IJCAI-97 TUTORIALS

Neural Networks for Structured Knowledge

Franz Kurfess and Alessandro Sperduti

Course Description

This tutorial presents an overview of recent developments in using neural networks for representation and processing of structured knowledge. To date, mostly symbol-oriented methods have been used for this purpose; these methods, however, have problems with inexact and noisy data, inconsistent knowledge, brittleness, knowledge acquisition, and real-time constraints. Neural networks, on the other hand, are universal approximators, can perform automatic inference (learning), possess very good classification capabilities, and can deal with noise and incomplete data; they can frequently also be used as anytime-methods, where a (possibly non-optimal) result is available anytime during the evaluation, not only at the end.

In recent years, substantial progress has been made towards the use of neural networks for structured knowledge.

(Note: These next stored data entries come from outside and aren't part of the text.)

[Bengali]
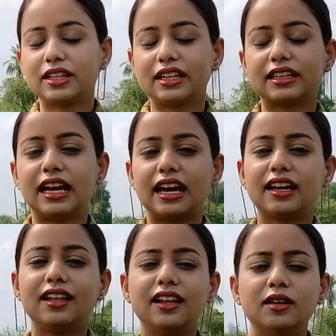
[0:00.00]
আপনাদেরকে
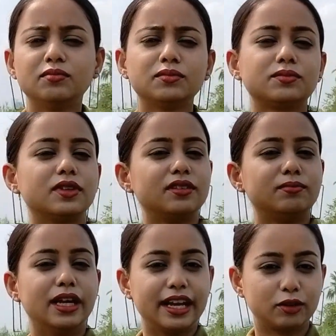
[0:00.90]
দেখালাম
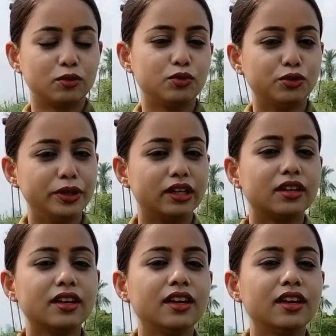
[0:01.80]
মানে একদম রুবিরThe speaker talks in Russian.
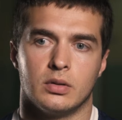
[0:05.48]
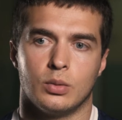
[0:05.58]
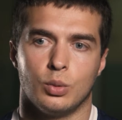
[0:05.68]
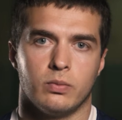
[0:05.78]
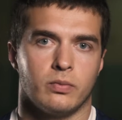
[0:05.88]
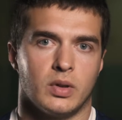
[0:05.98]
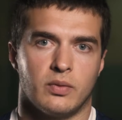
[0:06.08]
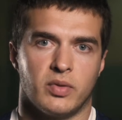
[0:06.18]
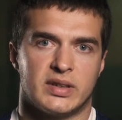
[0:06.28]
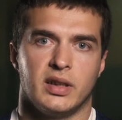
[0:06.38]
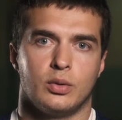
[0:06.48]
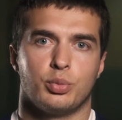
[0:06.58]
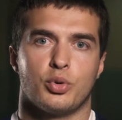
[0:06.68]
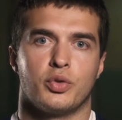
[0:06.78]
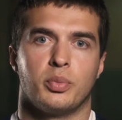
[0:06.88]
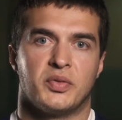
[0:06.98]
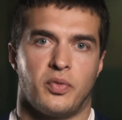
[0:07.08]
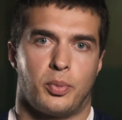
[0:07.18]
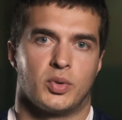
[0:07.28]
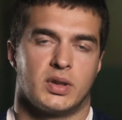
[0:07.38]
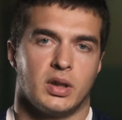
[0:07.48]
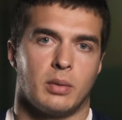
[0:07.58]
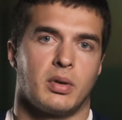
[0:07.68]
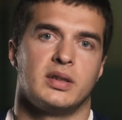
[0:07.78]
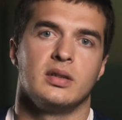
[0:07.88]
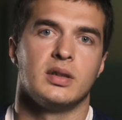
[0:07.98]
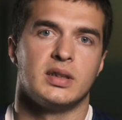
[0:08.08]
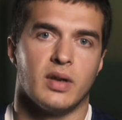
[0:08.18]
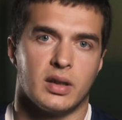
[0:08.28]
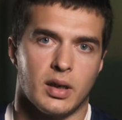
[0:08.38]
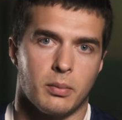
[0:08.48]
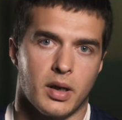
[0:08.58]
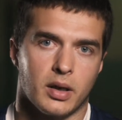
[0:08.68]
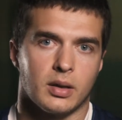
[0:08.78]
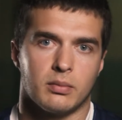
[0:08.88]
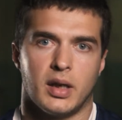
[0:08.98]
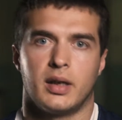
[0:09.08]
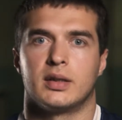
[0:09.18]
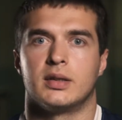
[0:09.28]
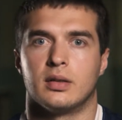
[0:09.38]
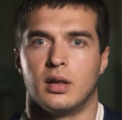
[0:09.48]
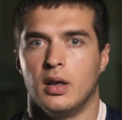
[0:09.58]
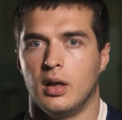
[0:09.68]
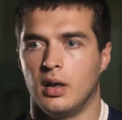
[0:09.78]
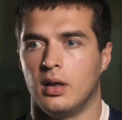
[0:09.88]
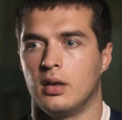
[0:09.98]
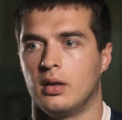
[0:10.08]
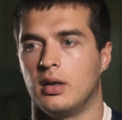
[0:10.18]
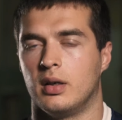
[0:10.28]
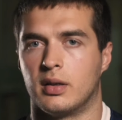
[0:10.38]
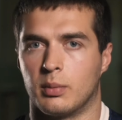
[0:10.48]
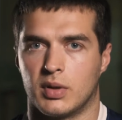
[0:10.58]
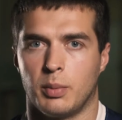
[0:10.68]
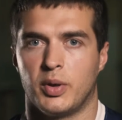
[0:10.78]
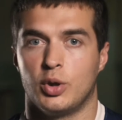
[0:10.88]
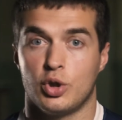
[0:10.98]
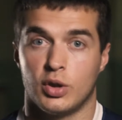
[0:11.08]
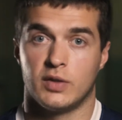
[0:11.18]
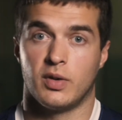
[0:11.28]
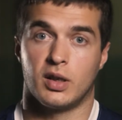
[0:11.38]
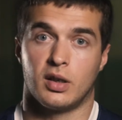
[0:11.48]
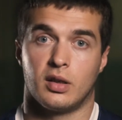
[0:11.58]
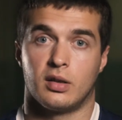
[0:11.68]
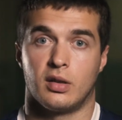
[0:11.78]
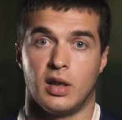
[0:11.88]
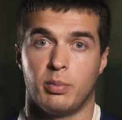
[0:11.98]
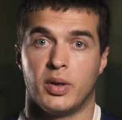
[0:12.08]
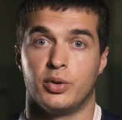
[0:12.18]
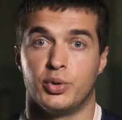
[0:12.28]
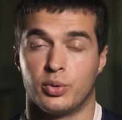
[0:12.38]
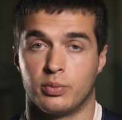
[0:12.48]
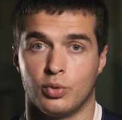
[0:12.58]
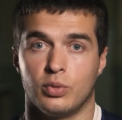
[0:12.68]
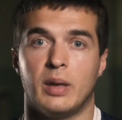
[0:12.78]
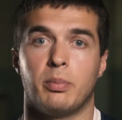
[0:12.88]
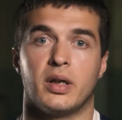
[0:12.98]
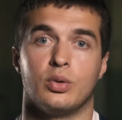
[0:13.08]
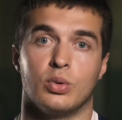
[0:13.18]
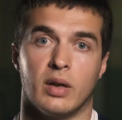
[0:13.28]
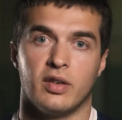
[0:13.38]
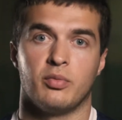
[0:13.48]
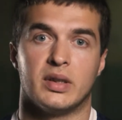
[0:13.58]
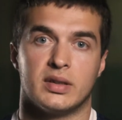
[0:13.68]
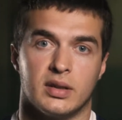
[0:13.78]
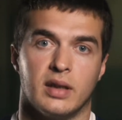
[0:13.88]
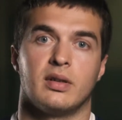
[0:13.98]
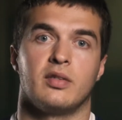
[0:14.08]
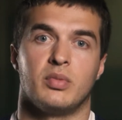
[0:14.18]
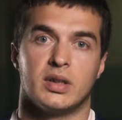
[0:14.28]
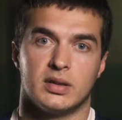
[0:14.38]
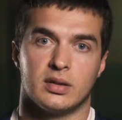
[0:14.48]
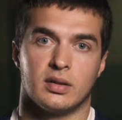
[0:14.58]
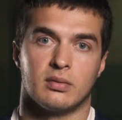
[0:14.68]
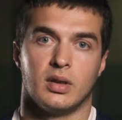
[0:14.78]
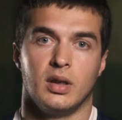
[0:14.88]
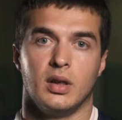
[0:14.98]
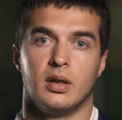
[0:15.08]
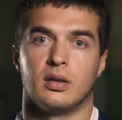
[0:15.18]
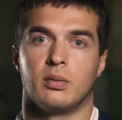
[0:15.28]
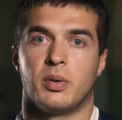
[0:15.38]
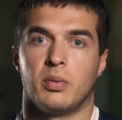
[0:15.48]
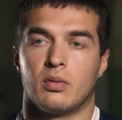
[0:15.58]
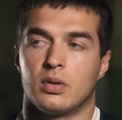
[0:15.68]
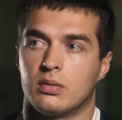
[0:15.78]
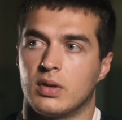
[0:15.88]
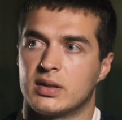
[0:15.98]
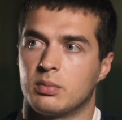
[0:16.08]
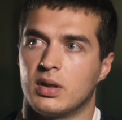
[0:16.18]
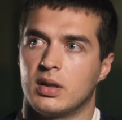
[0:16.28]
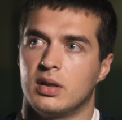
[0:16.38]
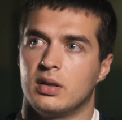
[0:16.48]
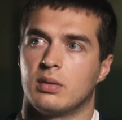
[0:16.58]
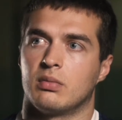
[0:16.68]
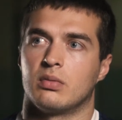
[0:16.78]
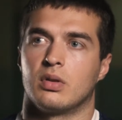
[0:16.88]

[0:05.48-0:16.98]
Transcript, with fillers: ну, возникнуть может быть вопрос, ты там ходил на 9 мая, там, да, ходил, или там, ты пойдешь на 9 да, пойду, ну, да, пойду, давай вместе, давай вместе, там. Например, вот у нас молодые, там,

Structured domains are characterized by complex patterns usually represented as lists, trees, and graphs of variable sizes and complexity. The basic problem is to overcome the limitation imposed by the fixed input size of a network when faced with the task of representing a graph of variable size and with an internal structure. Standard neural networks are well suited for dealing with unstructured patterns, and recurrent neural networks can be used to process sequences; a generalization of a recurrent neuron, the generalized recursive neuron, is capable of representing, classifying, and storing structured information very naturally.

This tutorial will present various approaches for the use of neural networks to deal with structured knowledge.

Prerequisite Knowledge

Attendees should be familiar with basic concepts of neural networks, or have background knowledge in a related area such as machine learning or statistics.

About the Lecturers

Franz Kurfess is co-director of the Software Engineering Lab and associate director of the Electronic Enterprise Engineering program at the Computer and Information Systems Department, New Jersey Institute of Technology. His main area of research is the integration of systems based on various computation methods, e.g. symbolic and connectionist systems, and in particular logic and reasoning with neural networks.

Alessandro Sperduti is an Assistant Professor at the Computer Science Department, University of Pisa, Italy. His research area is neural networks, especially for representing structured information. He has written around 40 refereed papers mainly in the areas of neural networks, fuzzy systems, and image processing.